[Provided data — start]

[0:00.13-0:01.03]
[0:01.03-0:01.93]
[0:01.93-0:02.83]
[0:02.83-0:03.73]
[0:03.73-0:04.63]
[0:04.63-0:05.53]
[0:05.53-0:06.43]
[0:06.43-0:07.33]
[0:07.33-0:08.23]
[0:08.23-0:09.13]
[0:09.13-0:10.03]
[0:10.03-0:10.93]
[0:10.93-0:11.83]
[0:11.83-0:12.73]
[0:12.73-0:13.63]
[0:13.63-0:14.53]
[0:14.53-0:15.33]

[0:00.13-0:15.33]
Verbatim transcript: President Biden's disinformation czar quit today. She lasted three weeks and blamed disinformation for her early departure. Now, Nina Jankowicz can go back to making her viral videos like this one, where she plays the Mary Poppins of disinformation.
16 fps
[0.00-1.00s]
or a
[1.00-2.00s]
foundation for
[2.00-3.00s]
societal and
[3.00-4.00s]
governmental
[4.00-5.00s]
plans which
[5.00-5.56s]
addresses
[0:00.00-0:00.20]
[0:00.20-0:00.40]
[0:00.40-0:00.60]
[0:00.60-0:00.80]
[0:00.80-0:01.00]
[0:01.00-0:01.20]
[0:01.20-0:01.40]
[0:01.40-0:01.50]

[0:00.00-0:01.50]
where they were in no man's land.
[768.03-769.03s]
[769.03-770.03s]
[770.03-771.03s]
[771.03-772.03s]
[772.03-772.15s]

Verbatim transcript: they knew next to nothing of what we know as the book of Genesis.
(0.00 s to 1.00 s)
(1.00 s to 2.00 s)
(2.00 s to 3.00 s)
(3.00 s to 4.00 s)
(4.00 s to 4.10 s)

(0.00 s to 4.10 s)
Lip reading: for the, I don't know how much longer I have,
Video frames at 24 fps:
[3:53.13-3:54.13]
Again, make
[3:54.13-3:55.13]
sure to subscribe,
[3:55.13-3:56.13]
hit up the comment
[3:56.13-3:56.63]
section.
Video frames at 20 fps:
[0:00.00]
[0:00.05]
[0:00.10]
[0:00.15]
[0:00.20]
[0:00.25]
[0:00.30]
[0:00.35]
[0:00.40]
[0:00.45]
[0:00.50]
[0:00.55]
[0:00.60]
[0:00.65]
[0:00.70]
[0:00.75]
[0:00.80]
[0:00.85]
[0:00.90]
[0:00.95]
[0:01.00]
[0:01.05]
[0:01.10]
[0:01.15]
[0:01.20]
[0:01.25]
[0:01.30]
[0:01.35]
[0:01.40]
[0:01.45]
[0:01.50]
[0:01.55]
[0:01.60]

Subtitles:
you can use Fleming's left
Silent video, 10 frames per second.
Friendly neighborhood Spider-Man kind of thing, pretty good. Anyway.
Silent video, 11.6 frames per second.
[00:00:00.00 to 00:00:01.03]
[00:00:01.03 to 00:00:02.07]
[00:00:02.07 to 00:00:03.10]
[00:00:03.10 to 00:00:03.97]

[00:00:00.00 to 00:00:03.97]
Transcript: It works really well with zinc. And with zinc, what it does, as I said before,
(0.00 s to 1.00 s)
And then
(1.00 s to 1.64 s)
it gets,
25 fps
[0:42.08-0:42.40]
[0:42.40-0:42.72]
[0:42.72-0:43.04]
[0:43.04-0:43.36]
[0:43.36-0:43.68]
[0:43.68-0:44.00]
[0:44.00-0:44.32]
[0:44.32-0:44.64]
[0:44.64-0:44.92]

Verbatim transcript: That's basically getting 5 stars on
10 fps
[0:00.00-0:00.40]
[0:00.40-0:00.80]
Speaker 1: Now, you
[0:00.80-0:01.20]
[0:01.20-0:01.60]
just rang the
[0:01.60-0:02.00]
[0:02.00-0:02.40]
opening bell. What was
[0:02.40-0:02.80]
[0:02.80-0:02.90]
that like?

[Provided data — finish]

* Exercise
Each line above needs to be returned exactly as it is.

* Response for this exercise
[0:00.13-0:01.03]
[0:01.03-0:01.93]
[0:01.93-0:02.83]
[0:02.83-0:03.73]
[0:03.73-0:04.63]
[0:04.63-0:05.53]
[0:05.53-0:06.43]
[0:06.43-0:07.33]
[0:07.33-0:08.23]
[0:08.23-0:09.13]
[0:09.13-0:10.03]
[0:10.03-0:10.93]
[0:10.93-0:11.83]
[0:11.83-0:12.73]
[0:12.73-0:13.63]
[0:13.63-0:14.53]
[0:14.53-0:15.33]

[0:00.13-0:15.33]
Verbatim transcript: President Biden's disinformation czar quit today. She lasted three weeks and blamed disinformation for her early departure. Now, Nina Jankowicz can go back to making her viral videos like this one, where she plays the Mary Poppins of disinformation.
16 fps
[0.00-1.00s]
or a
[1.00-2.00s]
foundation for
[2.00-3.00s]
societal and
[3.00-4.00s]
governmental
[4.00-5.00s]
plans which
[5.00-5.56s]
addresses
[0:00.00-0:00.20]
[0:00.20-0:00.40]
[0:00.40-0:00.60]
[0:00.60-0:00.80]
[0:00.80-0:01.00]
[0:01.00-0:01.20]
[0:01.20-0:01.40]
[0:01.40-0:01.50]

[0:00.00-0:01.50]
where they were in no man's land.
[768.03-769.03s]
[769.03-770.03s]
[770.03-771.03s]
[771.03-772.03s]
[772.03-772.15s]

Verbatim transcript: they knew next to nothing of what we know as the book of Genesis.
(0.00 s to 1.00 s)
(1.00 s to 2.00 s)
(2.00 s to 3.00 s)
(3.00 s to 4.00 s)
(4.00 s to 4.10 s)

(0.00 s to 4.10 s)
Lip reading: for the, I don't know how much longer I have,
Video frames at 24 fps:
[3:53.13-3:54.13]
Again, make
[3:54.13-3:55.13]
sure to subscribe,
[3:55.13-3:56.13]
hit up the comment
[3:56.13-3:56.63]
section.
Video frames at 20 fps:
[0:00.00]
[0:00.05]
[0:00.10]
[0:00.15]
[0:00.20]
[0:00.25]
[0:00.30]
[0:00.35]
[0:00.40]
[0:00.45]
[0:00.50]
[0:00.55]
[0:00.60]
[0:00.65]
[0:00.70]
[0:00.75]
[0:00.80]
[0:00.85]
[0:00.90]
[0:00.95]
[0:01.00]
[0:01.05]
[0:01.10]
[0:01.15]
[0:01.20]
[0:01.25]
[0:01.30]
[0:01.35]
[0:01.40]
[0:01.45]
[0:01.50]
[0:01.55]
[0:01.60]

Subtitles:
you can use Fleming's left
Silent video, 10 frames per second.
Friendly neighborhood Spider-Man kind of thing, pretty good. Anyway.
Silent video, 11.6 frames per second.
[00:00:00.00 to 00:00:01.03]
[00:00:01.03 to 00:00:02.07]
[00:00:02.07 to 00:00:03.10]
[00:00:03.10 to 00:00:03.97]

[00:00:00.00 to 00:00:03.97]
Transcript: It works really well with zinc. And with zinc, what it does, as I said before,
(0.00 s to 1.00 s)
And then
(1.00 s to 1.64 s)
it gets,
25 fps
[0:42.08-0:42.40]
[0:42.40-0:42.72]
[0:42.72-0:43.04]
[0:43.04-0:43.36]
[0:43.36-0:43.68]
[0:43.68-0:44.00]
[0:44.00-0:44.32]
[0:44.32-0:44.64]
[0:44.64-0:44.92]

Verbatim transcript: That's basically getting 5 stars on
10 fps
[0:00.00-0:00.40]
[0:00.40-0:00.80]
Speaker 1: Now, you
[0:00.80-0:01.20]
[0:01.20-0:01.60]
just rang the
[0:01.60-0:02.00]
[0:02.00-0:02.40]
opening bell. What was
[0:02.40-0:02.80]
[0:02.80-0:02.90]
that like?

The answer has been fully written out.